In 2007, freeDimensional started holding an annual meeting in Canada. At the time, we thought it was cool to be able to meet; over time we came to understand that it is important – if not essential – for a horizontal network to have a regular meeting. At first, the network was small enough for us to all meet and focus on building up the idea of art spaces hosting activism. The next years were focused on Strengthening Partnerships (2008), Emerging Art Spaces (2009), Intersecting Networks (2010), and Building Regional Triage Teams (2011). At various points throughout these organizational developments, we found the time to support member art spaces taking stands on a variety of issues:
And if you want to know more of freeDimensional’s history, check out our nifty brochure – http://freedimensional.org/wp-content/uploads/2010/10/fDbrochure.pdf
Well, that’s it, that’s five years in a nutshell. Of course, there are always other ways to tell a story. For a little variety, here’s an interview I gave at the Institute of Network Cultures 2009 Winter Camp where freeDimensional was a featured network, and again on a similar topic – Connecting the Arts and Human Rights Worlds and the Role of Emerging Art Spaces – at a meeting on Wasan Island.

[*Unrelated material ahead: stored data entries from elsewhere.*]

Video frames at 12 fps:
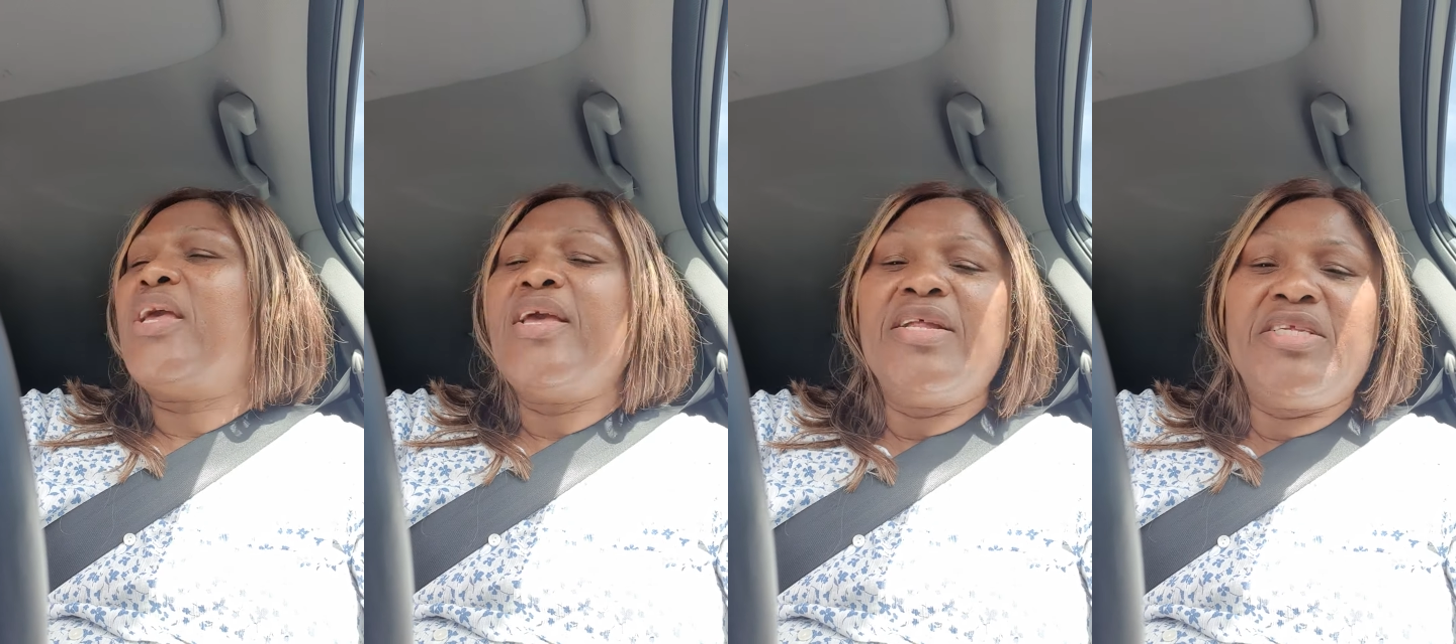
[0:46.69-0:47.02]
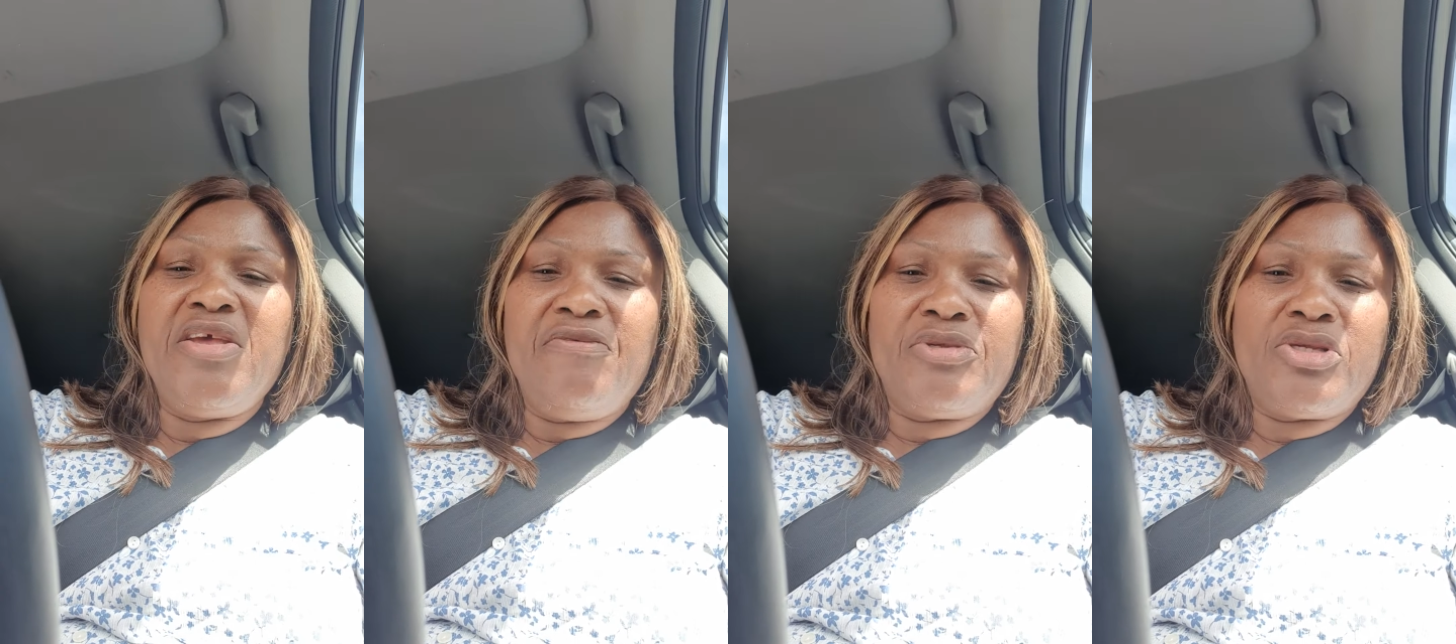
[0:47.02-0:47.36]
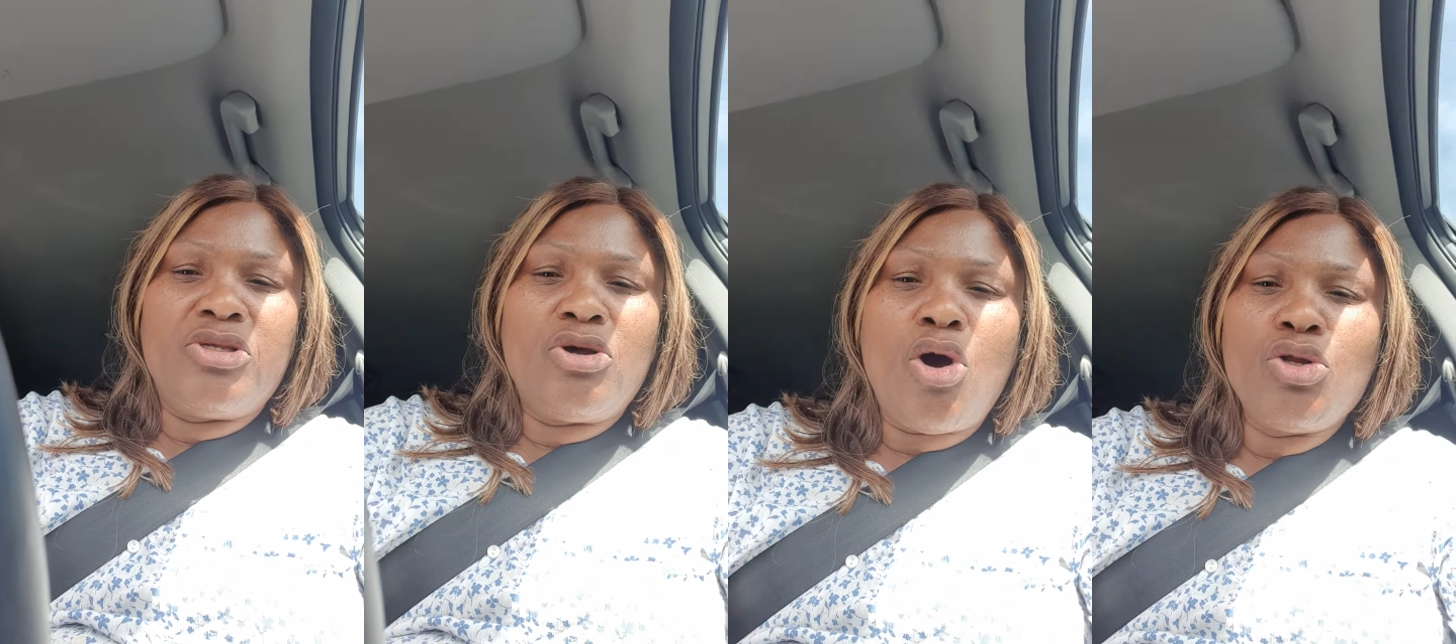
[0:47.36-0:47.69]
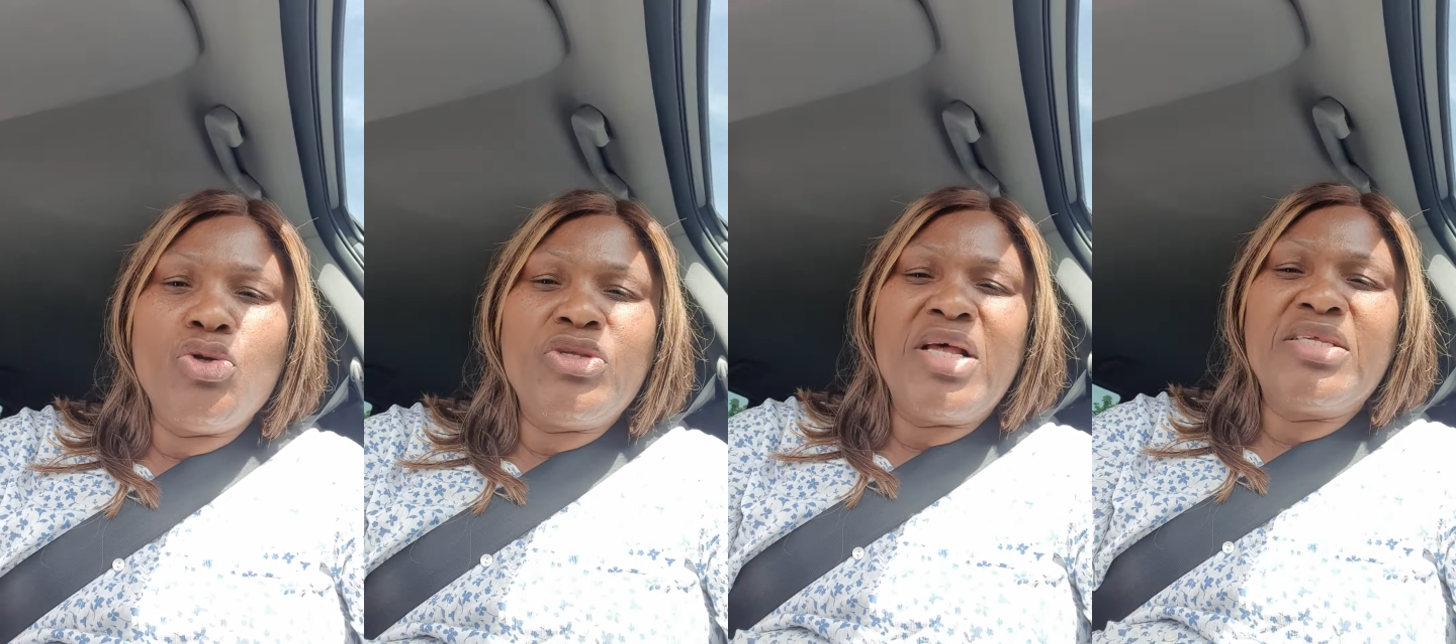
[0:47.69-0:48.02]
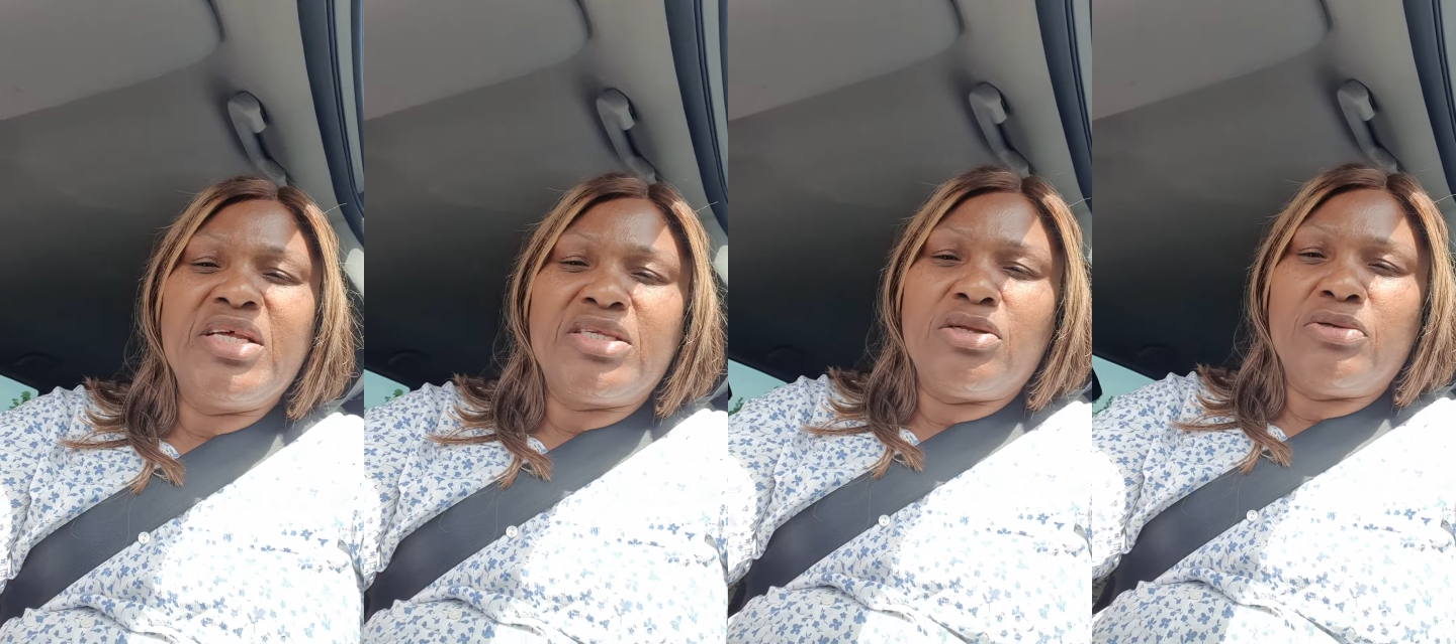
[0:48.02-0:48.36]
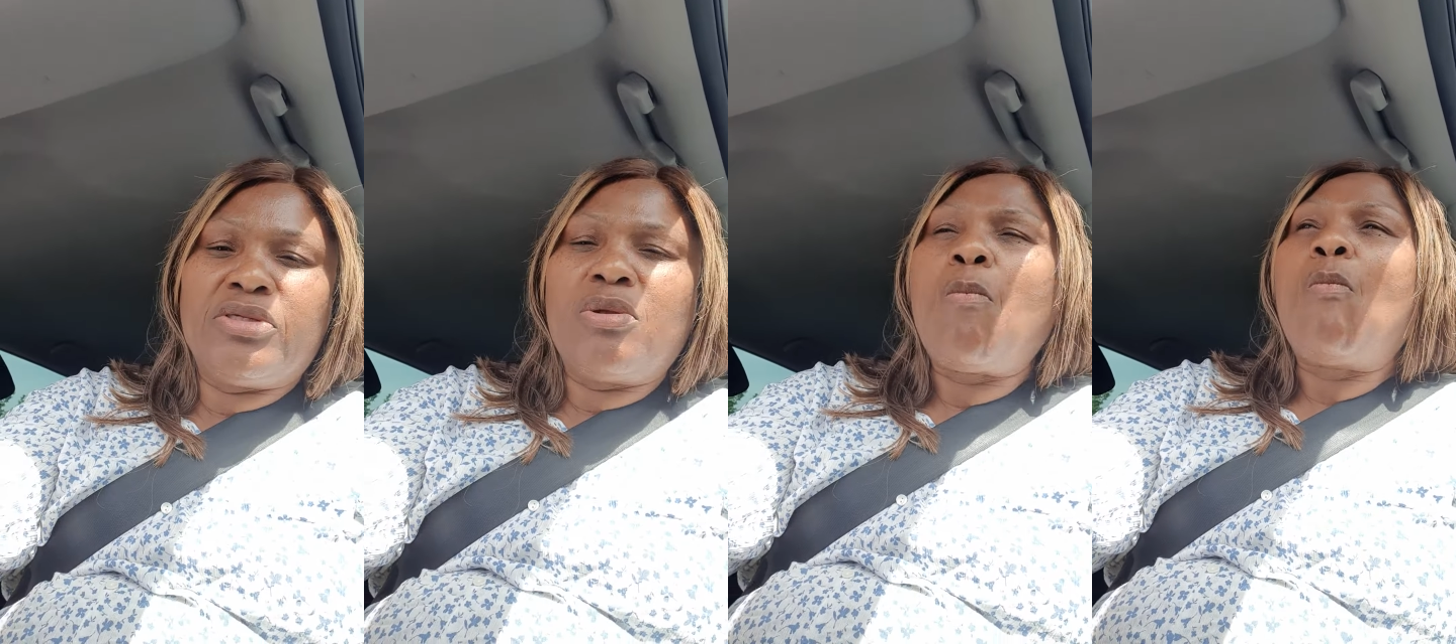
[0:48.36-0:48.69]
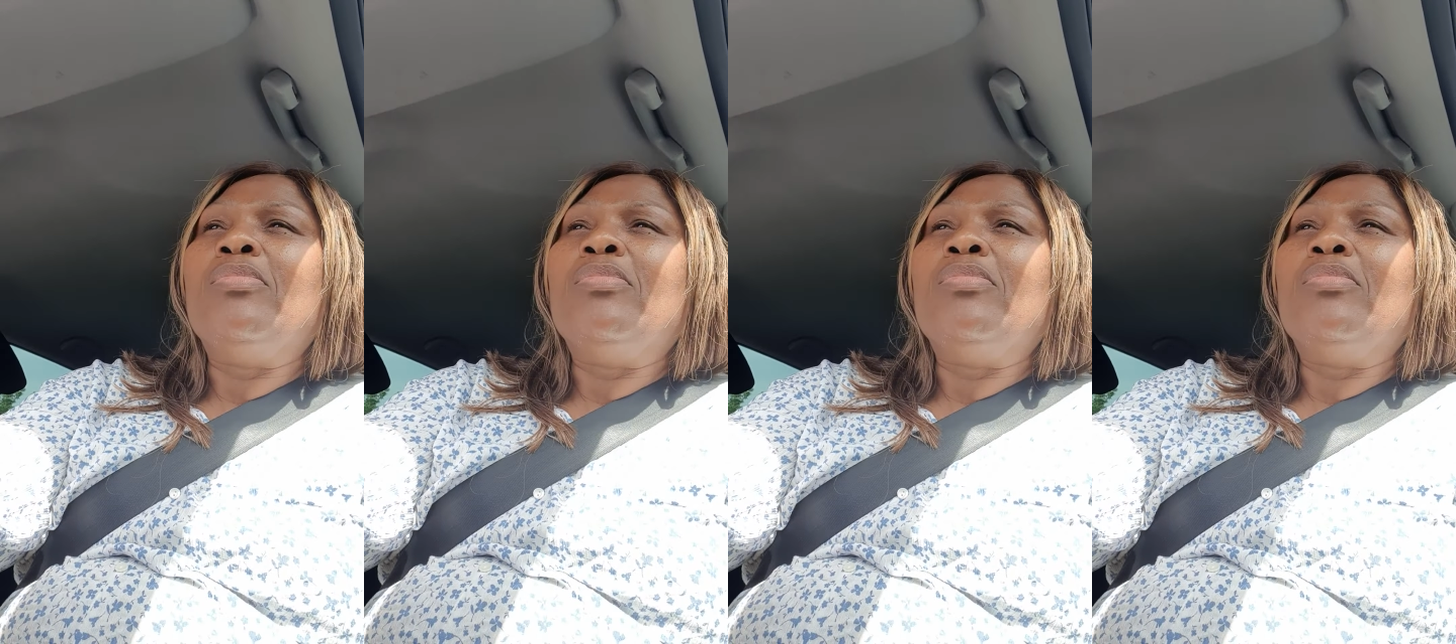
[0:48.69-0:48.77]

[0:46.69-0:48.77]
yeye thieves, all those ancestors,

I’m also happy to chat in person. Just send me a note at todd@freeDimensional.org for more info.
Notes:
[1] freeDimensional works with new art spaces around the world through its Emerging Art Space Support Initiative (EASSI), which seeks to increase the number of self-sustaining art spaces that can provide resources and residencies to vulnerable activists and culture workers. The 2009 Wasan Meeting was dedicated to strengthening a cohort of 15 such spaces situated around the world. See http://freedimensional.org/services/network-support/emerging-art-space-support-initiative-eassi/
[2] Currently freeDimensional holds this list and makes it available upon request; however we do not expect that all art spaces that use the Creative Safe Haven model will necessarily credit (or name) freeDimensional; therefore we encourage activists, culture workers, intermediary organizations, and concerned individuals to go directly to the art space when feasible.